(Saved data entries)
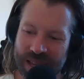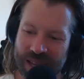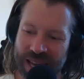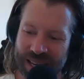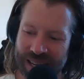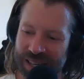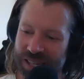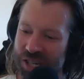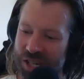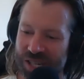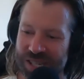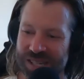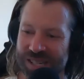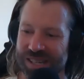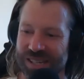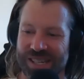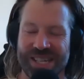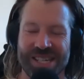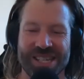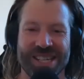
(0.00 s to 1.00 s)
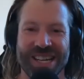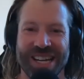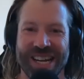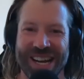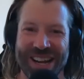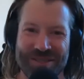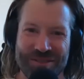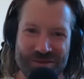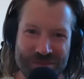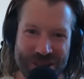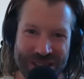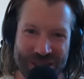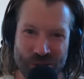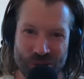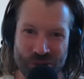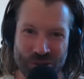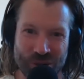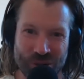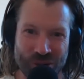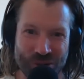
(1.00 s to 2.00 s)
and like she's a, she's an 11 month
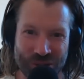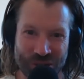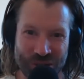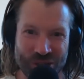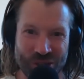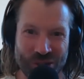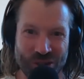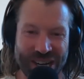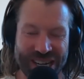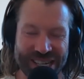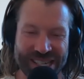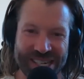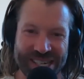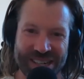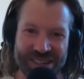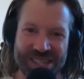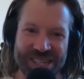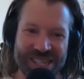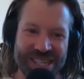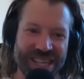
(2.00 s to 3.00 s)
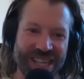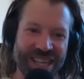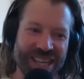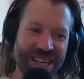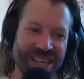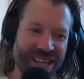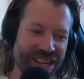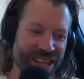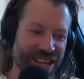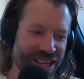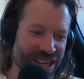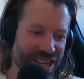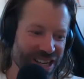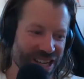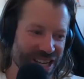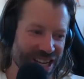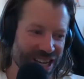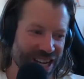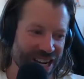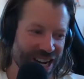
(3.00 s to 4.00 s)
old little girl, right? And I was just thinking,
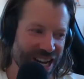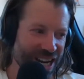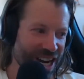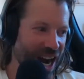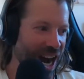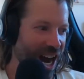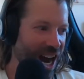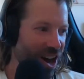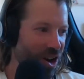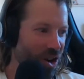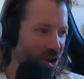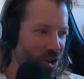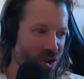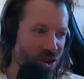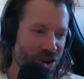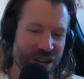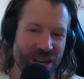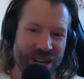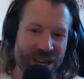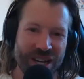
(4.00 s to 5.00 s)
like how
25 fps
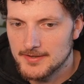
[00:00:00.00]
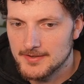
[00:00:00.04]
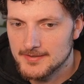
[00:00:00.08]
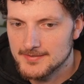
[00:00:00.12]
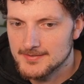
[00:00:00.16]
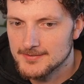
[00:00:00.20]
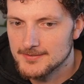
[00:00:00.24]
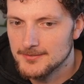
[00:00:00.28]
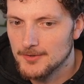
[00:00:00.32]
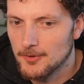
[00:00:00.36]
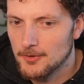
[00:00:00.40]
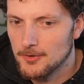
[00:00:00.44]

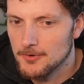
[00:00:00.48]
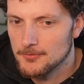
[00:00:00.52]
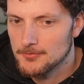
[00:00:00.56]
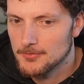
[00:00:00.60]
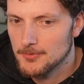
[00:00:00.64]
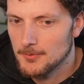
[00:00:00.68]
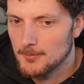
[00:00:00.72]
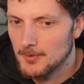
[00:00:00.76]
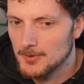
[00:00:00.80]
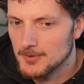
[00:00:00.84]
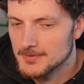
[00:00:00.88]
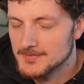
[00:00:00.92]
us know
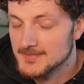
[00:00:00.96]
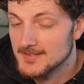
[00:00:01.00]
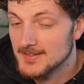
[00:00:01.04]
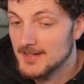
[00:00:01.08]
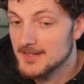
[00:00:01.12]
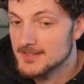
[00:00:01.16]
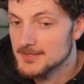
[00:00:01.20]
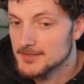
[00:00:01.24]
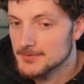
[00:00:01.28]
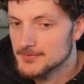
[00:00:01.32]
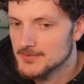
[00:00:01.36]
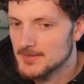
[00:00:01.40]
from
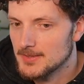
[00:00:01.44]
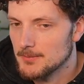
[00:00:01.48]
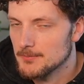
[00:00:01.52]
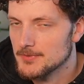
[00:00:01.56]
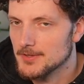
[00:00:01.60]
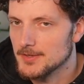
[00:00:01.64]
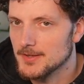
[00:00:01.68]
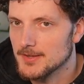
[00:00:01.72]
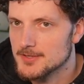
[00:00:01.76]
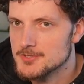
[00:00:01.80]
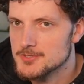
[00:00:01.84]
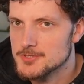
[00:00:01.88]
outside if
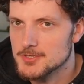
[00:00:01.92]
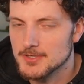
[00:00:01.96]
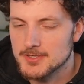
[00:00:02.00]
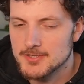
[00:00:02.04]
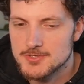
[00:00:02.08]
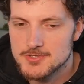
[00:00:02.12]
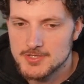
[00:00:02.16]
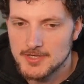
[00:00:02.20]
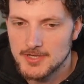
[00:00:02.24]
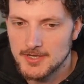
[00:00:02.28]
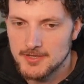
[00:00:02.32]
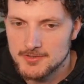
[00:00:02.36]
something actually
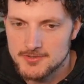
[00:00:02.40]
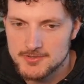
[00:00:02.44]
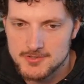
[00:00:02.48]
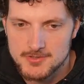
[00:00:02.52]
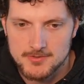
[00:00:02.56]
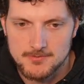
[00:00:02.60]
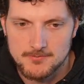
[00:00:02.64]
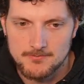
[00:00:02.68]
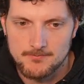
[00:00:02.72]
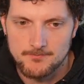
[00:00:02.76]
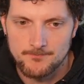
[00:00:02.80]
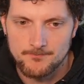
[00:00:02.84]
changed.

-- Directions for this task --
Starting at the line containing "[00:00:00.52]", output every remaining line of the records above exactly, the last one included. Nothing else belongs in the output, and no pictures either.

-- Problem solution --
[00:00:00.52]
[00:00:00.56]
[00:00:00.60]
[00:00:00.64]
[00:00:00.68]
[00:00:00.72]
[00:00:00.76]
[00:00:00.80]
[00:00:00.84]
[00:00:00.88]
[00:00:00.92]
us know
[00:00:00.96]
[00:00:01.00]
[00:00:01.04]
[00:00:01.08]
[00:00:01.12]
[00:00:01.16]
[00:00:01.20]
[00:00:01.24]
[00:00:01.28]
[00:00:01.32]
[00:00:01.36]
[00:00:01.40]
from
[00:00:01.44]
[00:00:01.48]
[00:00:01.52]
[00:00:01.56]
[00:00:01.60]
[00:00:01.64]
[00:00:01.68]
[00:00:01.72]
[00:00:01.76]
[00:00:01.80]
[00:00:01.84]
[00:00:01.88]
outside if
[00:00:01.92]
[00:00:01.96]
[00:00:02.00]
[00:00:02.04]
[00:00:02.08]
[00:00:02.12]
[00:00:02.16]
[00:00:02.20]
[00:00:02.24]
[00:00:02.28]
[00:00:02.32]
[00:00:02.36]
something actually
[00:00:02.40]
[00:00:02.44]
[00:00:02.48]
[00:00:02.52]
[00:00:02.56]
[00:00:02.60]
[00:00:02.64]
[00:00:02.68]
[00:00:02.72]
[00:00:02.76]
[00:00:02.80]
[00:00:02.84]
changed.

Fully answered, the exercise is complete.